WORKING DATA: Begin
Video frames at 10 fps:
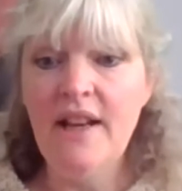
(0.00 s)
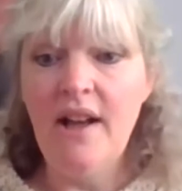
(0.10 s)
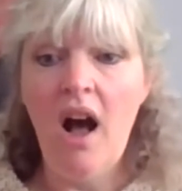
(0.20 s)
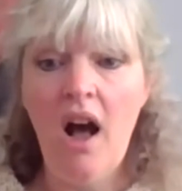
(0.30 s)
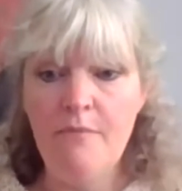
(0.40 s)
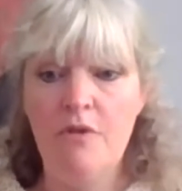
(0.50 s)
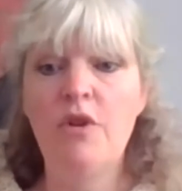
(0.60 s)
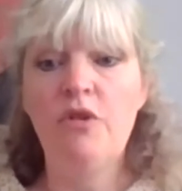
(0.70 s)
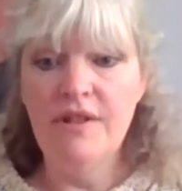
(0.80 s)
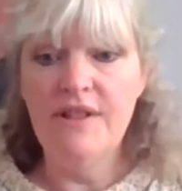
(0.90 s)
in a I'm
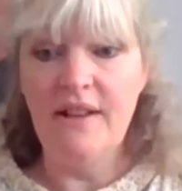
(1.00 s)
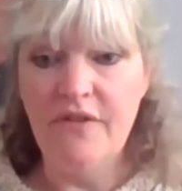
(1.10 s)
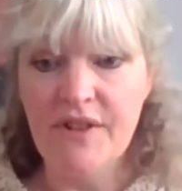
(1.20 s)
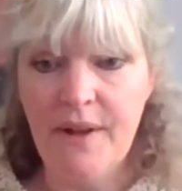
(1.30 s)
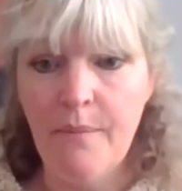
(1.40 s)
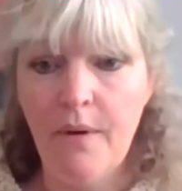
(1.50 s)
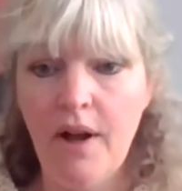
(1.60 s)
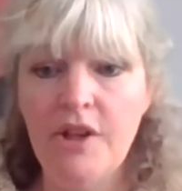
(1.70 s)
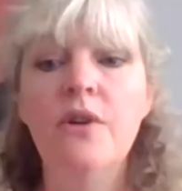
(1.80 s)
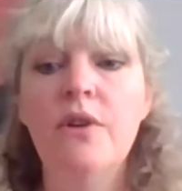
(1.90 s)
recruiting for
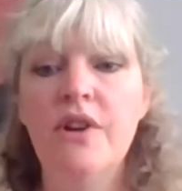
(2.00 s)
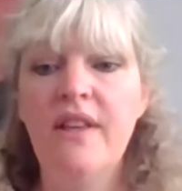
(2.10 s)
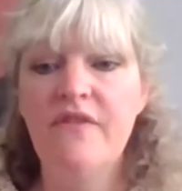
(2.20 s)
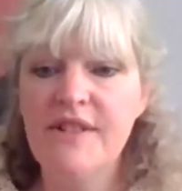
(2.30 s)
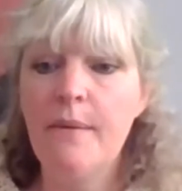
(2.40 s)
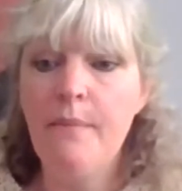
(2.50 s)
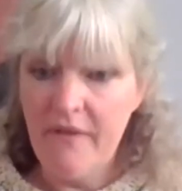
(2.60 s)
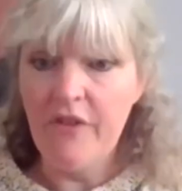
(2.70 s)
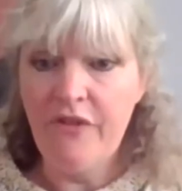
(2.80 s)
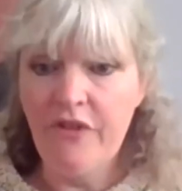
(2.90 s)
someone, you're looking for
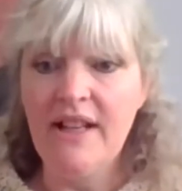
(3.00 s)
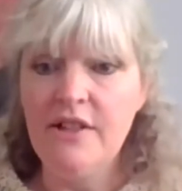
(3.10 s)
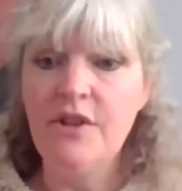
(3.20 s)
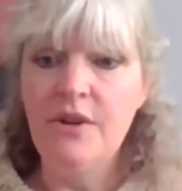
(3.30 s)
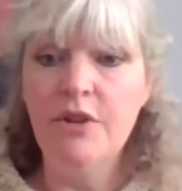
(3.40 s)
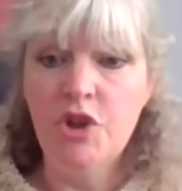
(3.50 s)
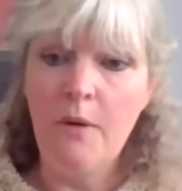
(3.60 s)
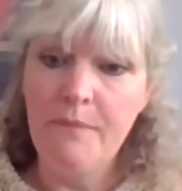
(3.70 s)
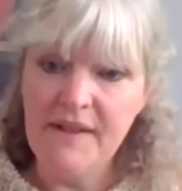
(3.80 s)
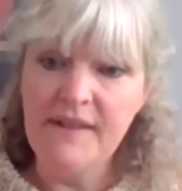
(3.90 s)
someone for free to do a
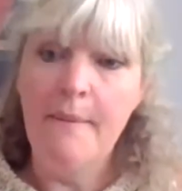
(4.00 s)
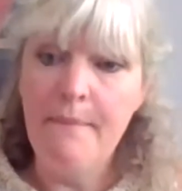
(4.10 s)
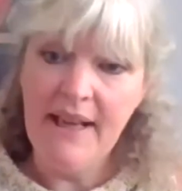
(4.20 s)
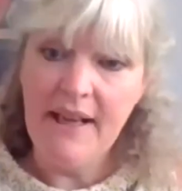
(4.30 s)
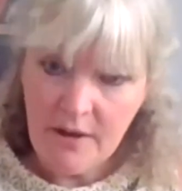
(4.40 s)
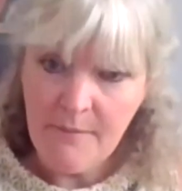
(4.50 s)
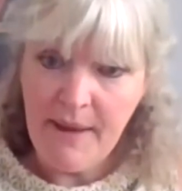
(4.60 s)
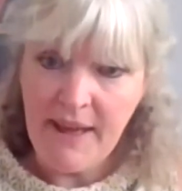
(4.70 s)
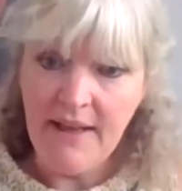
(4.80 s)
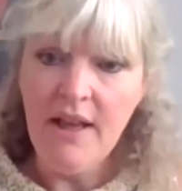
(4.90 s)
job that somebody could have
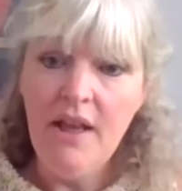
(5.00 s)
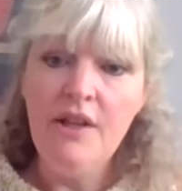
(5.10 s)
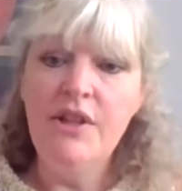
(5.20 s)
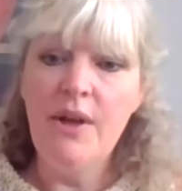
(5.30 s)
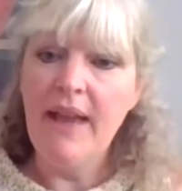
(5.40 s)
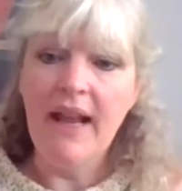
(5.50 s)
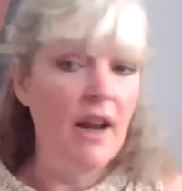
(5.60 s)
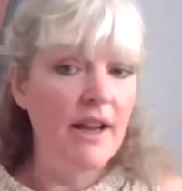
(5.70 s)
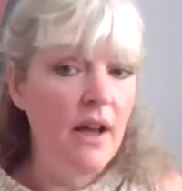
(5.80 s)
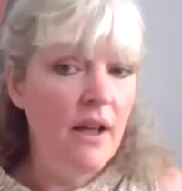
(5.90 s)
been doing.
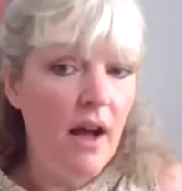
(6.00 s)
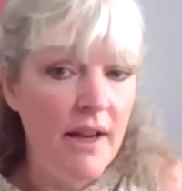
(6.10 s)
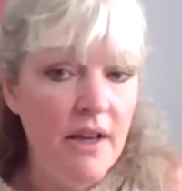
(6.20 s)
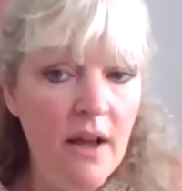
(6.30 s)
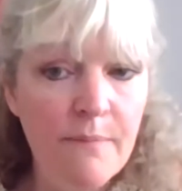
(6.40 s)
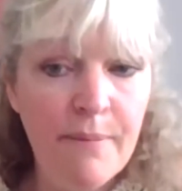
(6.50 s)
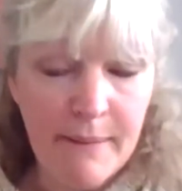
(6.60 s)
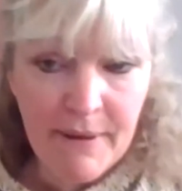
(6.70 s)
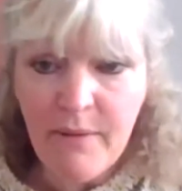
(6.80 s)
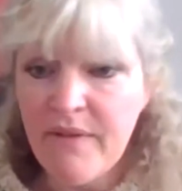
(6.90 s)
And I know
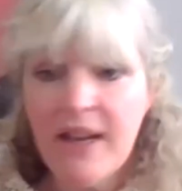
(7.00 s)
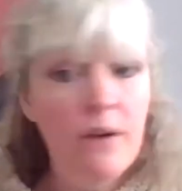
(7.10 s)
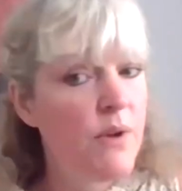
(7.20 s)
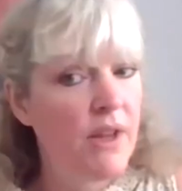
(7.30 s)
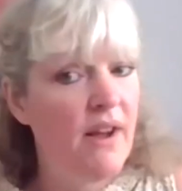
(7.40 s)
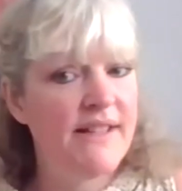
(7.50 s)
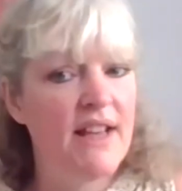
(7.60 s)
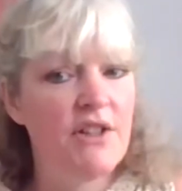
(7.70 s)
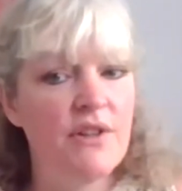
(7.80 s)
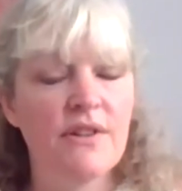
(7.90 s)
people within
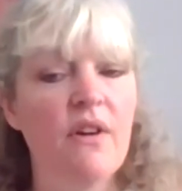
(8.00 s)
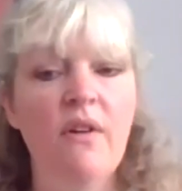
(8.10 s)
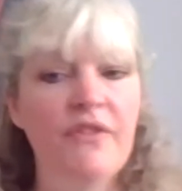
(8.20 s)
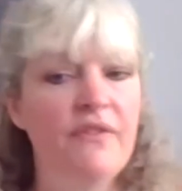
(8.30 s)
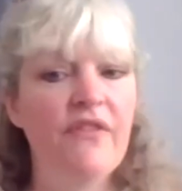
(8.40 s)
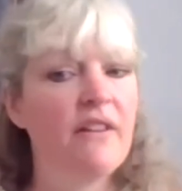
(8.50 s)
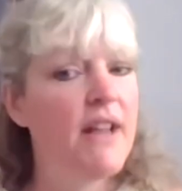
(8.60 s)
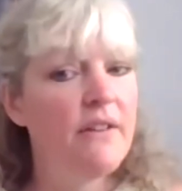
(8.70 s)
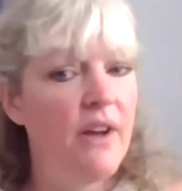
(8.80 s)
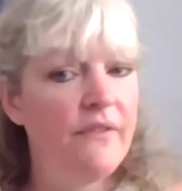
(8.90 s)
organizations are often very
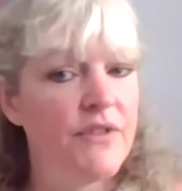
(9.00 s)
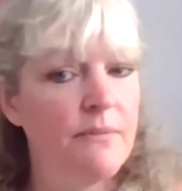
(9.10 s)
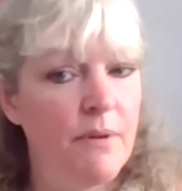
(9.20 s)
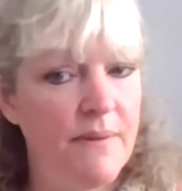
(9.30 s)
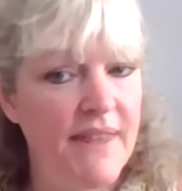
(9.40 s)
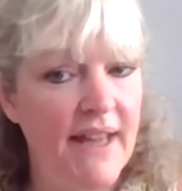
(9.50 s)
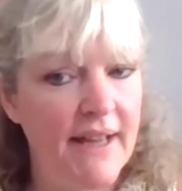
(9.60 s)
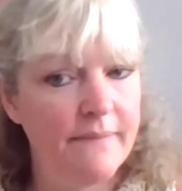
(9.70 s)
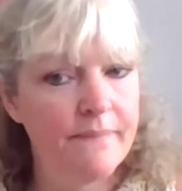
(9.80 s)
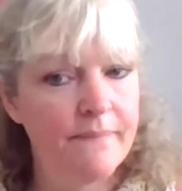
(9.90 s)
uncomfortable with that.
WORKING DATA: End
## BRIEF
Each line above should be returned exactly as written, apart from any pictures.

## THE ANSWER
Video frames at 10 fps:
(0.00 s)
(0.10 s)
(0.20 s)
(0.30 s)
(0.40 s)
(0.50 s)
(0.60 s)
(0.70 s)
(0.80 s)
(0.90 s)
in a I'm
(1.00 s)
(1.10 s)
(1.20 s)
(1.30 s)
(1.40 s)
(1.50 s)
(1.60 s)
(1.70 s)
(1.80 s)
(1.90 s)
recruiting for
(2.00 s)
(2.10 s)
(2.20 s)
(2.30 s)
(2.40 s)
(2.50 s)
(2.60 s)
(2.70 s)
(2.80 s)
(2.90 s)
someone, you're looking for
(3.00 s)
(3.10 s)
(3.20 s)
(3.30 s)
(3.40 s)
(3.50 s)
(3.60 s)
(3.70 s)
(3.80 s)
(3.90 s)
someone for free to do a
(4.00 s)
(4.10 s)
(4.20 s)
(4.30 s)
(4.40 s)
(4.50 s)
(4.60 s)
(4.70 s)
(4.80 s)
(4.90 s)
job that somebody could have
(5.00 s)
(5.10 s)
(5.20 s)
(5.30 s)
(5.40 s)
(5.50 s)
(5.60 s)
(5.70 s)
(5.80 s)
(5.90 s)
been doing.
(6.00 s)
(6.10 s)
(6.20 s)
(6.30 s)
(6.40 s)
(6.50 s)
(6.60 s)
(6.70 s)
(6.80 s)
(6.90 s)
And I know
(7.00 s)
(7.10 s)
(7.20 s)
(7.30 s)
(7.40 s)
(7.50 s)
(7.60 s)
(7.70 s)
(7.80 s)
(7.90 s)
people within
(8.00 s)
(8.10 s)
(8.20 s)
(8.30 s)
(8.40 s)
(8.50 s)
(8.60 s)
(8.70 s)
(8.80 s)
(8.90 s)
organizations are often very
(9.00 s)
(9.10 s)
(9.20 s)
(9.30 s)
(9.40 s)
(9.50 s)
(9.60 s)
(9.70 s)
(9.80 s)
(9.90 s)
uncomfortable with that.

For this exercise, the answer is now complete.